DESCRIPTION OF THE TASK: Would you restate every entry that follows, word for word, and leave out the pictures?

• • •

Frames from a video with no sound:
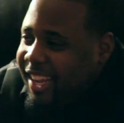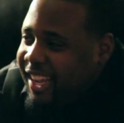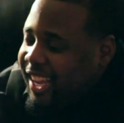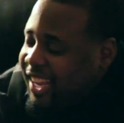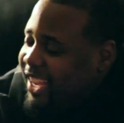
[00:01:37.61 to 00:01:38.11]

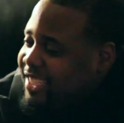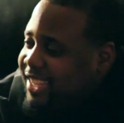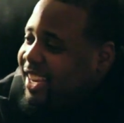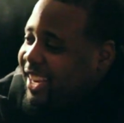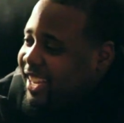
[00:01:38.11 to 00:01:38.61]
it's
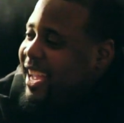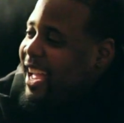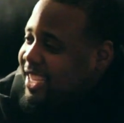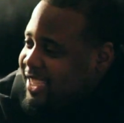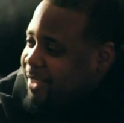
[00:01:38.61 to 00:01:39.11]
under the
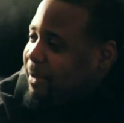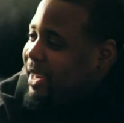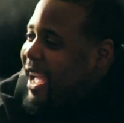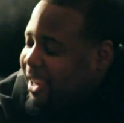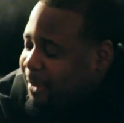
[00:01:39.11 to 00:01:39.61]
guise of
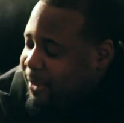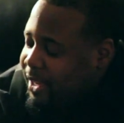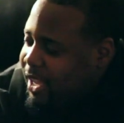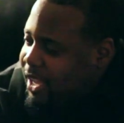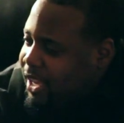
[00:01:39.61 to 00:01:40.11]
monogamy,
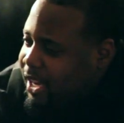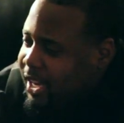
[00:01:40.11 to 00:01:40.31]
mm.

• • •

WRITTEN SOLUTION:
Frames from a video with no sound:
[00:01:37.61 to 00:01:38.11]

[00:01:38.11 to 00:01:38.61]
it's
[00:01:38.61 to 00:01:39.11]
under the
[00:01:39.11 to 00:01:39.61]
guise of
[00:01:39.61 to 00:01:40.11]
monogamy,
[00:01:40.11 to 00:01:40.31]
mm.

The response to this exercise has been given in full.